╭─ ENTRIES SUPPLIED

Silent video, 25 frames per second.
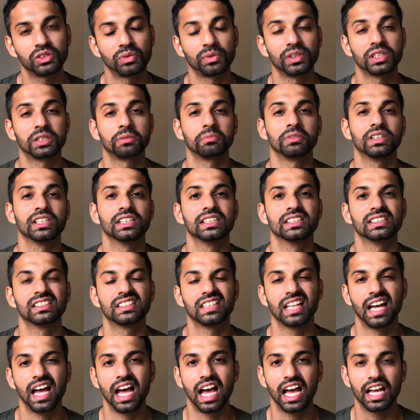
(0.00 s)
which means
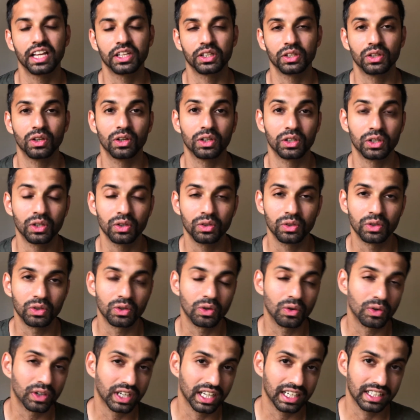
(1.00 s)
that you
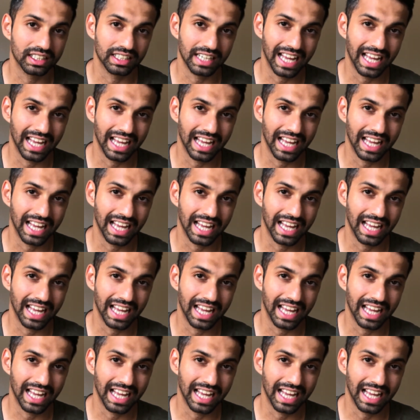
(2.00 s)
don't get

╰─

Without the pictures, write out the listing exactly as it appears above.

> SOLUTION FOR THIS EXERCISE
Silent video, 25 frames per second.
(0.00 s)
which means
(1.00 s)
that you
(2.00 s)
don't get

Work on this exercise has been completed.